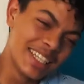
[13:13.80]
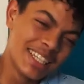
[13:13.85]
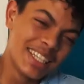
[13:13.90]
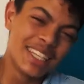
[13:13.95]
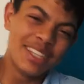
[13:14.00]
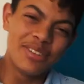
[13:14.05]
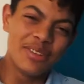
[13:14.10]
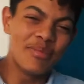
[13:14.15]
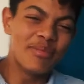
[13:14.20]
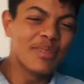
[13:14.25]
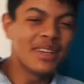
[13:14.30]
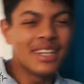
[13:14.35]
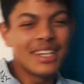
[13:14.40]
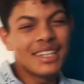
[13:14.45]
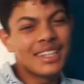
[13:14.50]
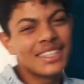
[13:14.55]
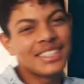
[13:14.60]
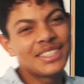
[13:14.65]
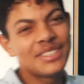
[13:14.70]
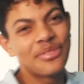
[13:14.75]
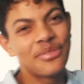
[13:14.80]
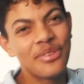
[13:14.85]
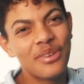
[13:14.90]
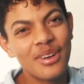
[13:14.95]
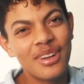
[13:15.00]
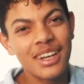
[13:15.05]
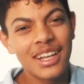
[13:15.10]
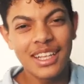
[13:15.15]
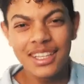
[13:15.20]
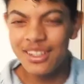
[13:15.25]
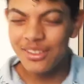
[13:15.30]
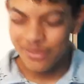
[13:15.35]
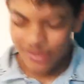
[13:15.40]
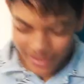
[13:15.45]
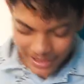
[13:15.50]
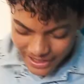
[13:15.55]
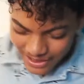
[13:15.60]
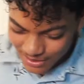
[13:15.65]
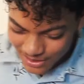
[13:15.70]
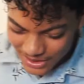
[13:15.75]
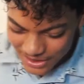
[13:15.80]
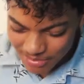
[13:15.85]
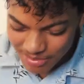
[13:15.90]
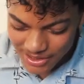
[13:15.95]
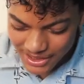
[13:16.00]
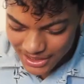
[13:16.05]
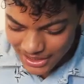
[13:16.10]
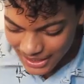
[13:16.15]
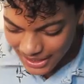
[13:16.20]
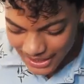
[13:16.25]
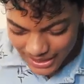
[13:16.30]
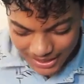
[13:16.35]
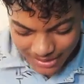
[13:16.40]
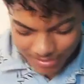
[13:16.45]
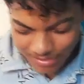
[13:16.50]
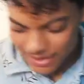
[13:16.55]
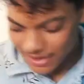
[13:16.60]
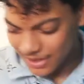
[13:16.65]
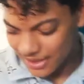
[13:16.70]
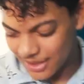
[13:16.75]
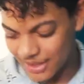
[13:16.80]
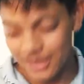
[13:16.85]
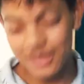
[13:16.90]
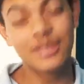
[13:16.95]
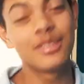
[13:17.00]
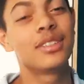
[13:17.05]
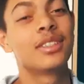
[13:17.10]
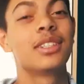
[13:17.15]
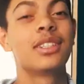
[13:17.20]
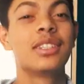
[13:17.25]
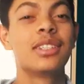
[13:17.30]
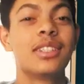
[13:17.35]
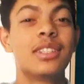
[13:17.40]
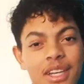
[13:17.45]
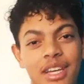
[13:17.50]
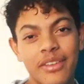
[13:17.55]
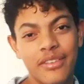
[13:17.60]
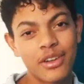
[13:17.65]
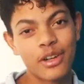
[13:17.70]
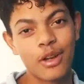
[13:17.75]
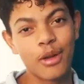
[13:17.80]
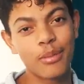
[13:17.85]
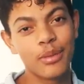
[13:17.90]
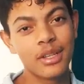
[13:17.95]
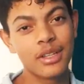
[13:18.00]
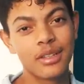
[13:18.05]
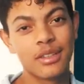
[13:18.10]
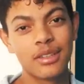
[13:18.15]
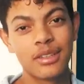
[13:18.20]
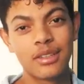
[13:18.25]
if you made it this far, like the video, subscribe, you know, leave a comment.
------------
**Problem to work on**
Write out the whole listing exactly. Do not include the pictures.

**Answer below**
[13:13.80]
[13:13.85]
[13:13.90]
[13:13.95]
[13:14.00]
[13:14.05]
[13:14.10]
[13:14.15]
[13:14.20]
[13:14.25]
[13:14.30]
[13:14.35]
[13:14.40]
[13:14.45]
[13:14.50]
[13:14.55]
[13:14.60]
[13:14.65]
[13:14.70]
[13:14.75]
[13:14.80]
[13:14.85]
[13:14.90]
[13:14.95]
[13:15.00]
[13:15.05]
[13:15.10]
[13:15.15]
[13:15.20]
[13:15.25]
[13:15.30]
[13:15.35]
[13:15.40]
[13:15.45]
[13:15.50]
[13:15.55]
[13:15.60]
[13:15.65]
[13:15.70]
[13:15.75]
[13:15.80]
[13:15.85]
[13:15.90]
[13:15.95]
[13:16.00]
[13:16.05]
[13:16.10]
[13:16.15]
[13:16.20]
[13:16.25]
[13:16.30]
[13:16.35]
[13:16.40]
[13:16.45]
[13:16.50]
[13:16.55]
[13:16.60]
[13:16.65]
[13:16.70]
[13:16.75]
[13:16.80]
[13:16.85]
[13:16.90]
[13:16.95]
[13:17.00]
[13:17.05]
[13:17.10]
[13:17.15]
[13:17.20]
[13:17.25]
[13:17.30]
[13:17.35]
[13:17.40]
[13:17.45]
[13:17.50]
[13:17.55]
[13:17.60]
[13:17.65]
[13:17.70]
[13:17.75]
[13:17.80]
[13:17.85]
[13:17.90]
[13:17.95]
[13:18.00]
[13:18.05]
[13:18.10]
[13:18.15]
[13:18.20]
[13:18.25]
if you made it this far, like the video, subscribe, you know, leave a comment.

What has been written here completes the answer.